BEGIN ENTRIES SUPPLIED
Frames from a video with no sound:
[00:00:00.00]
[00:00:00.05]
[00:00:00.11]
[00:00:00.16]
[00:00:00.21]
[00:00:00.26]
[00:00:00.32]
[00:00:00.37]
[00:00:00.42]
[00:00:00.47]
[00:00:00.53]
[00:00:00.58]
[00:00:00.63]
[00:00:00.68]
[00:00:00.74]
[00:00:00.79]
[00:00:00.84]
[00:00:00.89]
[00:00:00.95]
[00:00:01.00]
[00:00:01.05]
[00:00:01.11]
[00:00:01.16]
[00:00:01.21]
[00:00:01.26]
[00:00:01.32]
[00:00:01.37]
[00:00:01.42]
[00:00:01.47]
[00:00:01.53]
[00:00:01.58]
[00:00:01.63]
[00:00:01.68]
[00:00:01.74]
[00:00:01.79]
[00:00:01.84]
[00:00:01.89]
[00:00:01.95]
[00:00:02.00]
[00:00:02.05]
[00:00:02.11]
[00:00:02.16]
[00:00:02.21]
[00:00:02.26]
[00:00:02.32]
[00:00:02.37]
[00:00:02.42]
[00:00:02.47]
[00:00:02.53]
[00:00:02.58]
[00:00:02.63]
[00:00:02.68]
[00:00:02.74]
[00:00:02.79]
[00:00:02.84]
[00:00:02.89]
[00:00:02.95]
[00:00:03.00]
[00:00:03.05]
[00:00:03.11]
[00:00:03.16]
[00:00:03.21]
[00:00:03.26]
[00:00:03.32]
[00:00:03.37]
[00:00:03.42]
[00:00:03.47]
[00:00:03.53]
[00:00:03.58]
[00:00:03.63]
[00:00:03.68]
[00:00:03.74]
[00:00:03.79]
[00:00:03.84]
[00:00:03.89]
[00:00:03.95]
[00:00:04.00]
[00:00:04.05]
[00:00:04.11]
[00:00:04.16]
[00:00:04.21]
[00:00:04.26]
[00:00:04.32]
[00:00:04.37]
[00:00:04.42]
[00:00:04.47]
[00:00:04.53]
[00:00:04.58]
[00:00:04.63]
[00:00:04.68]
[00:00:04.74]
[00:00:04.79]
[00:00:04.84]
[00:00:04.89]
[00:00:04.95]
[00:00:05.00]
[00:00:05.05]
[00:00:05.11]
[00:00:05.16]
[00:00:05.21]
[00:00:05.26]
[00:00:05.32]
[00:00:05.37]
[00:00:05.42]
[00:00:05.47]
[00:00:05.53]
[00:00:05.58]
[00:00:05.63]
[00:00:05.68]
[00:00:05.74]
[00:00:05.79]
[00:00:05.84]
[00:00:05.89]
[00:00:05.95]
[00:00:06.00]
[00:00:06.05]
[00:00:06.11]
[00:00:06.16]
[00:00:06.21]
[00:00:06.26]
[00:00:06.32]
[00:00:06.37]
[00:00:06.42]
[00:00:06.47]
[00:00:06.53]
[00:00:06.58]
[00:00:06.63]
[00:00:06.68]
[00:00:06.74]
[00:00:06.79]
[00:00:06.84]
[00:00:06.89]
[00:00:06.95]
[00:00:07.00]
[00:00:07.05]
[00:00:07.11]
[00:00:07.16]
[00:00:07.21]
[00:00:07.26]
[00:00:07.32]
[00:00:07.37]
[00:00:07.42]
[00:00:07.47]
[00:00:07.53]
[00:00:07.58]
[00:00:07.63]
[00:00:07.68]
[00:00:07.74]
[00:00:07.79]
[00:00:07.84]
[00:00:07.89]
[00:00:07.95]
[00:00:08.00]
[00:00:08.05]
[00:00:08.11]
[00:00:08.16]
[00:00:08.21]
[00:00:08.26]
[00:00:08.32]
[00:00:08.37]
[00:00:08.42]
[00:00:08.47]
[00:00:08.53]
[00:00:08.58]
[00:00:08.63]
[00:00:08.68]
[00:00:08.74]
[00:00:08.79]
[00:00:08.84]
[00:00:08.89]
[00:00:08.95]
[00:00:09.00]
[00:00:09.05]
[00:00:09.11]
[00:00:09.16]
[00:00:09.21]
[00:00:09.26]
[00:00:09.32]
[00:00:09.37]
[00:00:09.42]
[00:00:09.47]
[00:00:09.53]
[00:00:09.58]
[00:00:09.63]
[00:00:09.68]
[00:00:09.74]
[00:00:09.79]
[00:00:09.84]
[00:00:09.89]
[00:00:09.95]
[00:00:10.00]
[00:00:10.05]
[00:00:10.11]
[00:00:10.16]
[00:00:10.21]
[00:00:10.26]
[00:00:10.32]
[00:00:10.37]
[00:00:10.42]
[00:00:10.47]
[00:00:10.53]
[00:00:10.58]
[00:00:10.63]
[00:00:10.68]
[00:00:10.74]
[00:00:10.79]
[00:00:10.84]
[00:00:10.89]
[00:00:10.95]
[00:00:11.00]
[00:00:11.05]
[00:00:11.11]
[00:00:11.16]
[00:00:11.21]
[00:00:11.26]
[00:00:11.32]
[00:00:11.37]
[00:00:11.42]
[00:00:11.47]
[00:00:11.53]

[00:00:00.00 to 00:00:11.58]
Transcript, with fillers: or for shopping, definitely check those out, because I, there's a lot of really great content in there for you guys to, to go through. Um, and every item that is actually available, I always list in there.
END ENTRIES SUPPLIED
- _EXERCISE BRIEF_
Copy out each line of the data that includes the string "with".

- _EXERCISE RESPONSE_
Frames from a video with no sound:
Transcript, with fillers: or for shopping, definitely check those out, because I, there's a lot of really great content in there for you guys to, to go through. Um, and every item that is actually available, I always list in there.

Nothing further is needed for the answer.